:: Given records ::
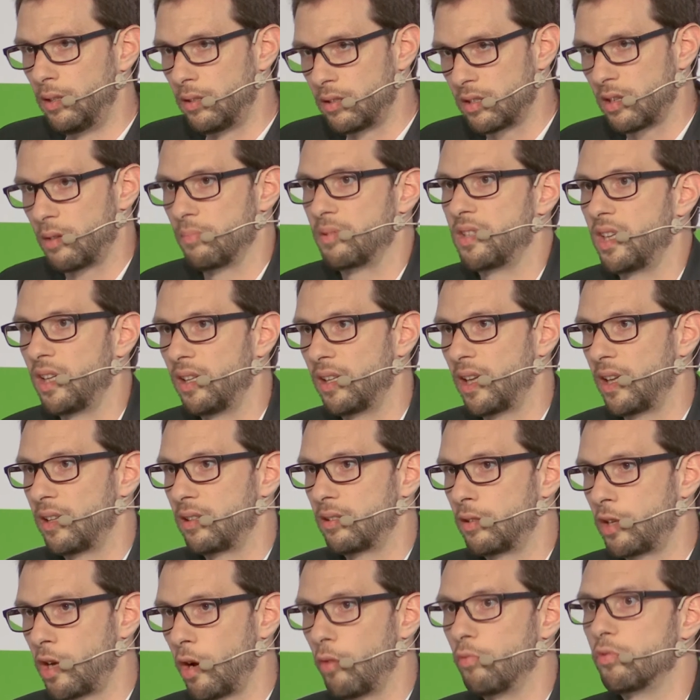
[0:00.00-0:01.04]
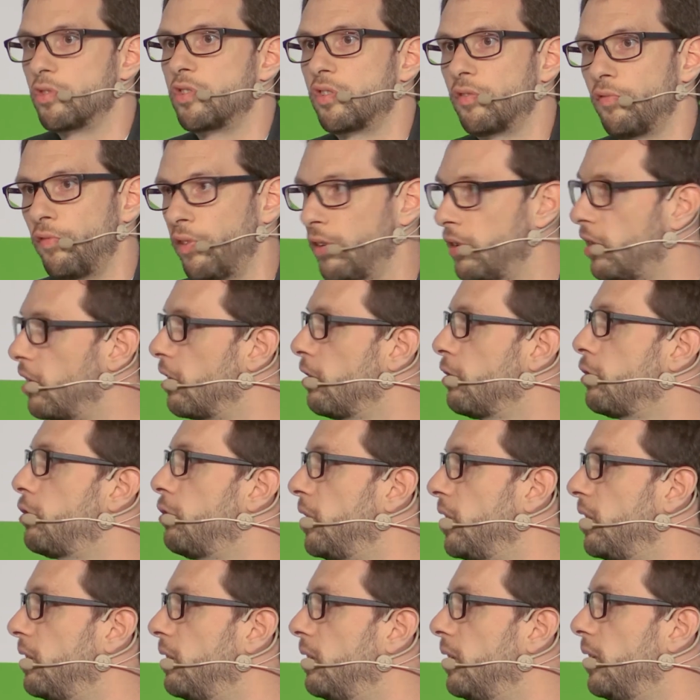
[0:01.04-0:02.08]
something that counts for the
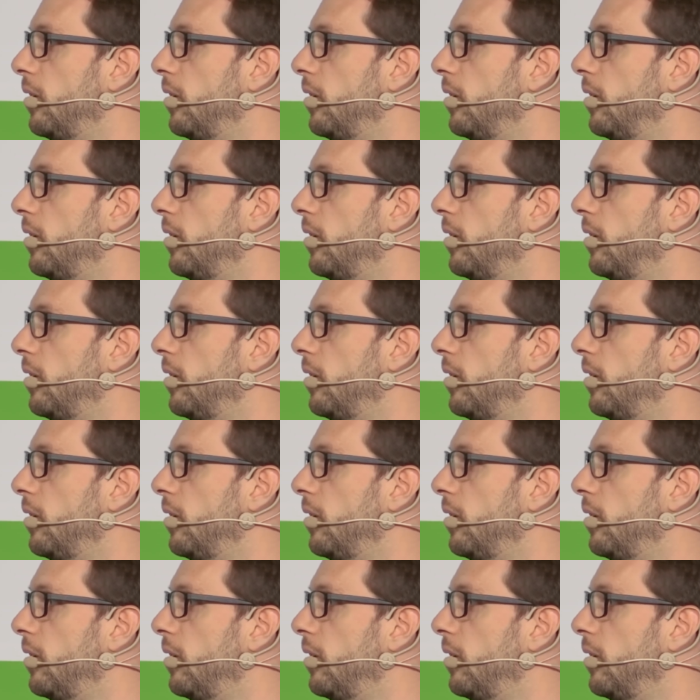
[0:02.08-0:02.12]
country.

==

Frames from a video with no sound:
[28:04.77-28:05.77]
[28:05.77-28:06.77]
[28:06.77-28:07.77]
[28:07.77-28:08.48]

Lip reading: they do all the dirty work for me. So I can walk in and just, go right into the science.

:: Exercise ::
Keep both end lines and retype everything in the records above from the line containing "Frames from a" through the line containing "Lip reading: they", exactly, with nothing else.

:: Expected answer ::
Frames from a video with no sound:
[28:04.77-28:05.77]
[28:05.77-28:06.77]
[28:06.77-28:07.77]
[28:07.77-28:08.48]

Lip reading: they do all the dirty work for me. So I can walk in and just, go right into the science.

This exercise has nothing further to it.